My Embarrassing Secret


Shh…c’mere…closer – I gotta tell you something.  Something embarrassing.

I think I have  – too much – yarn…  As my knitting friend Naomi put it, I’m approaching SABLE – Stash Acquisition Beyond Life Expectancy.

Most of it, I have plans for.  Honest.  I do.  I just don’t knit fast enough.  No one could knit fast enough.  Also, there’s the spinning.  The spinning has become a bit of an issue.

First, I just used to spin a little with my drop spindle.  It was fun.  It took a long time.  It was meditative.

Then (said the caveperson) came the wheel.  The wheel changed everything.  I can spin faster.  I can ply yarns.  I can make lovely thick yarns, thin yarns, quickly, easily.  It’s meditative too.  The wheel changed everything.

So, I had a lot of yarn.

Then came  – the drum carder.  The drum carder changed everything.  I can card out stubborn fibres, making them easier to spin.  I can blend fibres, make new colours, patterns and textures.  The drum carder changed everything.

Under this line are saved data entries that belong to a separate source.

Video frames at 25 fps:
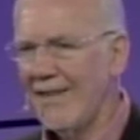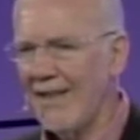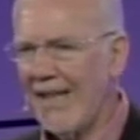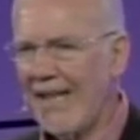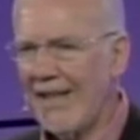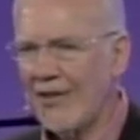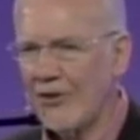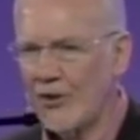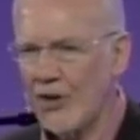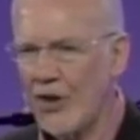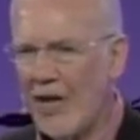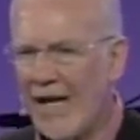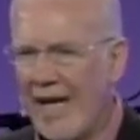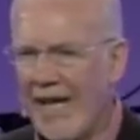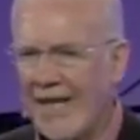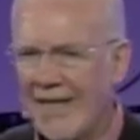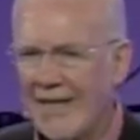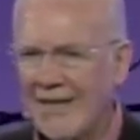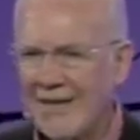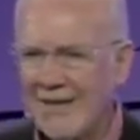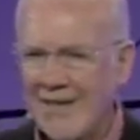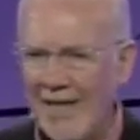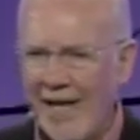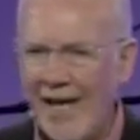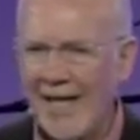a dry
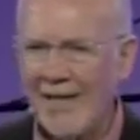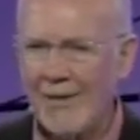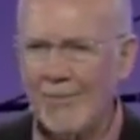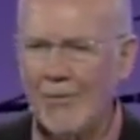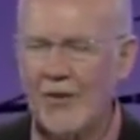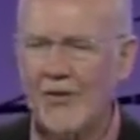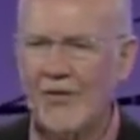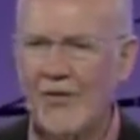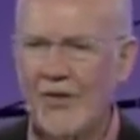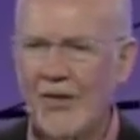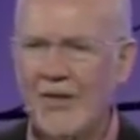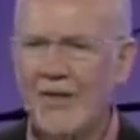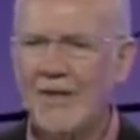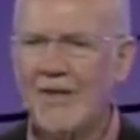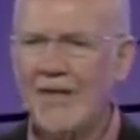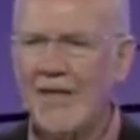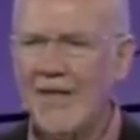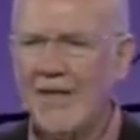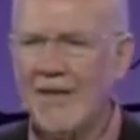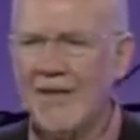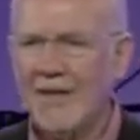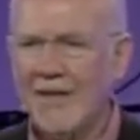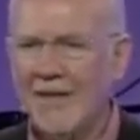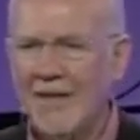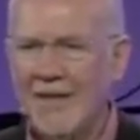time of the
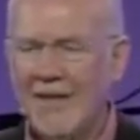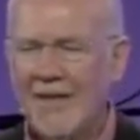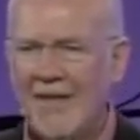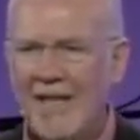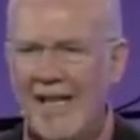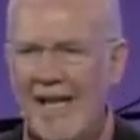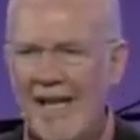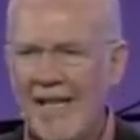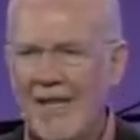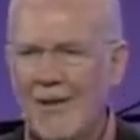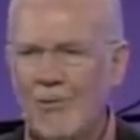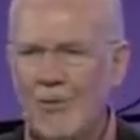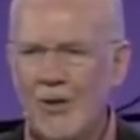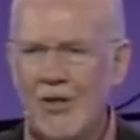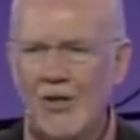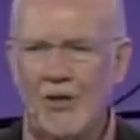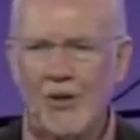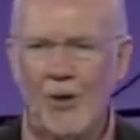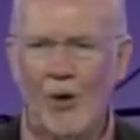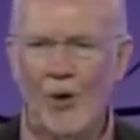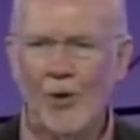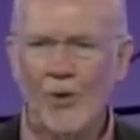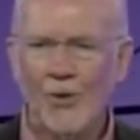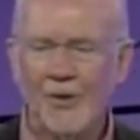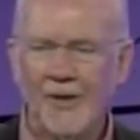year, and he was
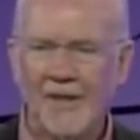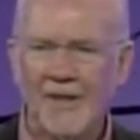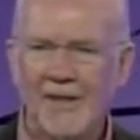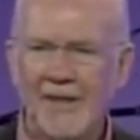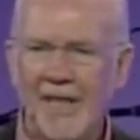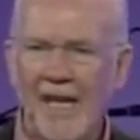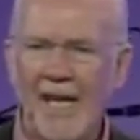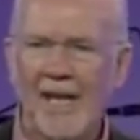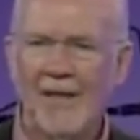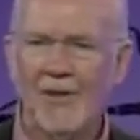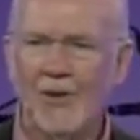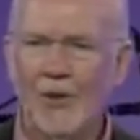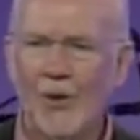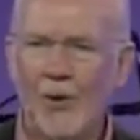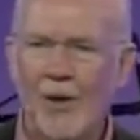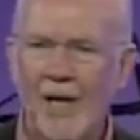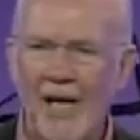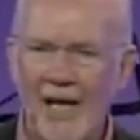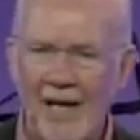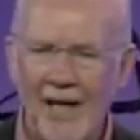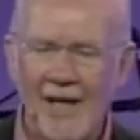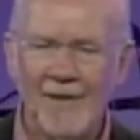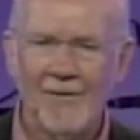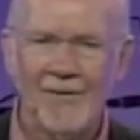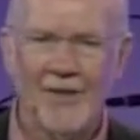told he'd get no
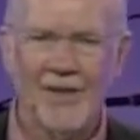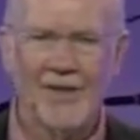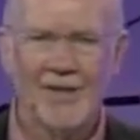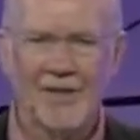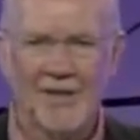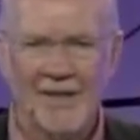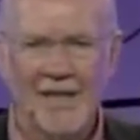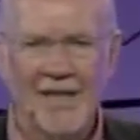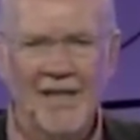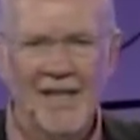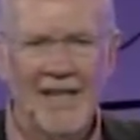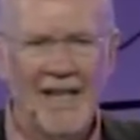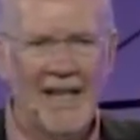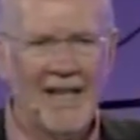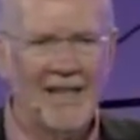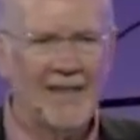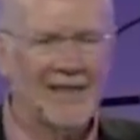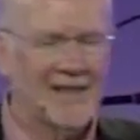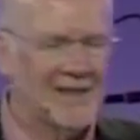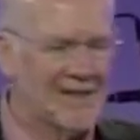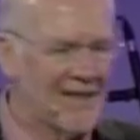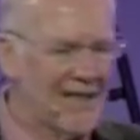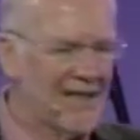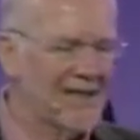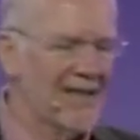harvest. And he
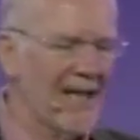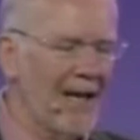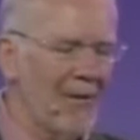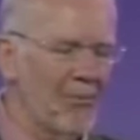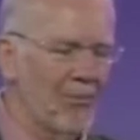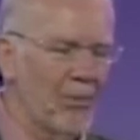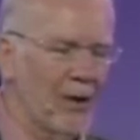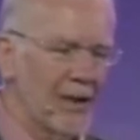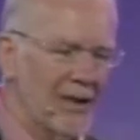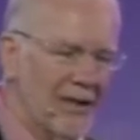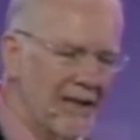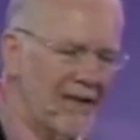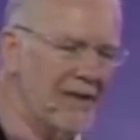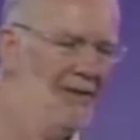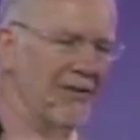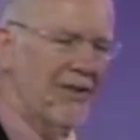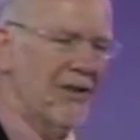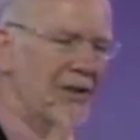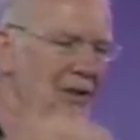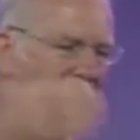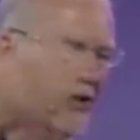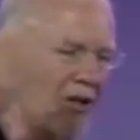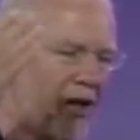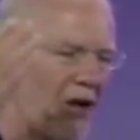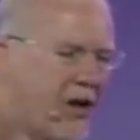says, I'm
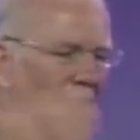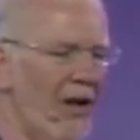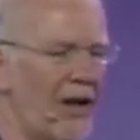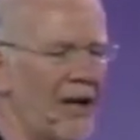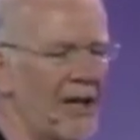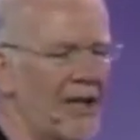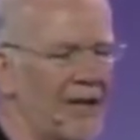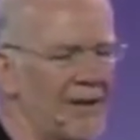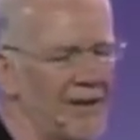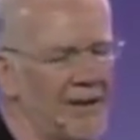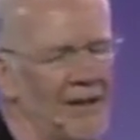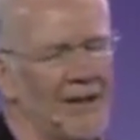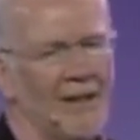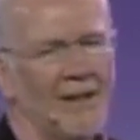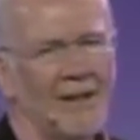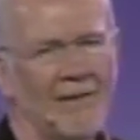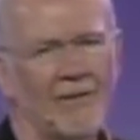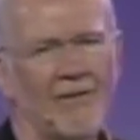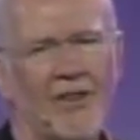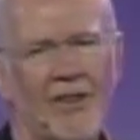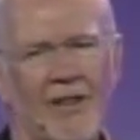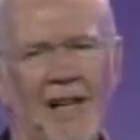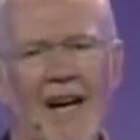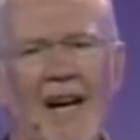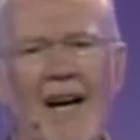believing God
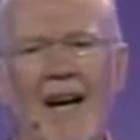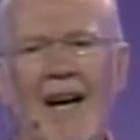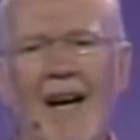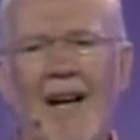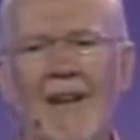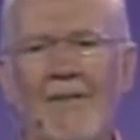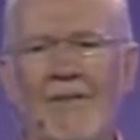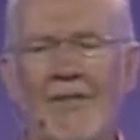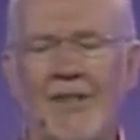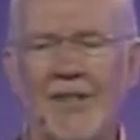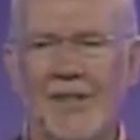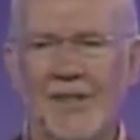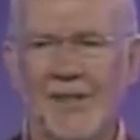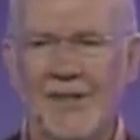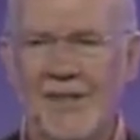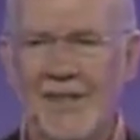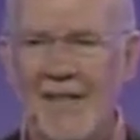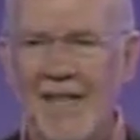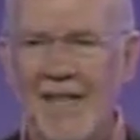for a harvest.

Then, I went to a textile show at Lang Pioneer Village this summer, and became enamored with natural dyes.  The colours!  The variety!  The process, the chemical changes, the shading and subtlety.  Natural dyes changed everything.

Also, I’m in a yarn store once a week for a knitting social.  I spent my vacation on a yarn tour buying more yarn. 

So, I have a lot of freakin’ yarn.  I’ve tried selling at craft markets, and it sells fine, but I don’t like doing it.  My yarns are too personal to me, I don’t like the commercial aspect, and I don’t want to constantly explain the cost to people.  I never made much money, basically recouped the cost of my materials, maybe a little off the top.  I’ve never been in it for the money.   I don’t want to get into the bother of online sales, either, plus I really wouldn’t even know how to set it up, although lots of people do it, I know, and they’re not all brain surgeons and rocket scientists. 

I think I’m going to be giving away quite a bit of handspun yarn over the next little while.

It’s not like I don’t know anyone who knits.  You are my people, knitters. 

Namaste (which translates, in this case, to “I recognize the alpaca in you”).